The Conclusion  ~  Now I [John] saw a new heaven and a new earth, for the first heaven and the first earth had passed away. Also there was no more sea” (Revelation 21:1). “And God will wipe away every tear from their eyes; there shall be no more death, nor sorrow, nor crying. There shall be no more pain, for the former things have passed away. Then He who sat on the throne said, ‘Behold, I make all things new.’ And He said to me, ‘Write, for these words are true and faithful’” (21:4-5). But there shall by no means enter it anything that defiles, or causes an abomination or a lie, but only those who are written in the Lamb's Book of Life”(21:27).

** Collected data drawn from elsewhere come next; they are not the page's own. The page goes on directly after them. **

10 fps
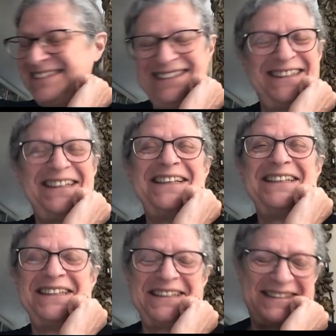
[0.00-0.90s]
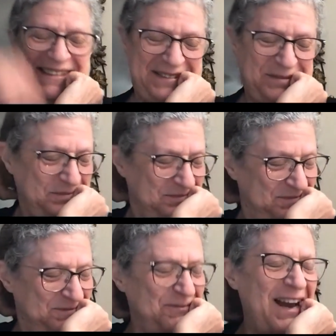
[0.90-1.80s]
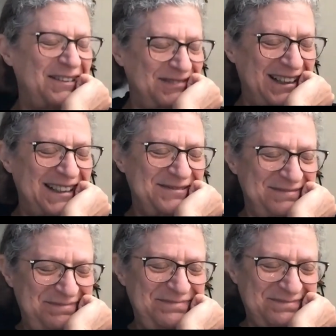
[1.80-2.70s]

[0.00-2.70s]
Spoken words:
don't engage actually in in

“And he showed me a pure river of water of life, clear as crystal, proceeding from the throne of God and of the Lamb. In the middle of its street, and on either side of the river, was the tree of life, which bore twelve fruits, each tree yielding its fruit every month. The leaves of the tree were for the healing of the nations. And there shall be no more curse, but the throne of God and of the Lamb shall be in it, and His servants shall serve Him” (22:1-3). “Then he said to me, ‘These words are faithful and true.’ And the Lord God of the holy prophets sent His angel to show His servants the things which must shortly take place” (22:6). Jesus Christ said, “And behold, I am coming quickly, and My reward is with Me, to give to every one according to his work. I am the Alpha and the Omega, the Beginning and the End, the First and the Last” (22:12-13). “Happy are those who do His commandments, that they may have the right to the tree of life, and may enter through the gates into the city” (22:14). “And the Spirit and the bride say, ‘Come!’ And let him who hears say, ‘Come!’ And let him who thirsts come. Whoever desires, let him take the water of life freely” (22:17). “He who testifies [Jesus Christ] to these things says, ‘Surely I am coming quickly.’ Amen. Even so, come, Lord Jesus! The grace of our Lord Jesus Christ be with you all. Amen” (Revelation 22:20-21—the last two verses of the Bible).
the key question:  Will you be in the future Eden?  Are you sure?  If not, you can be!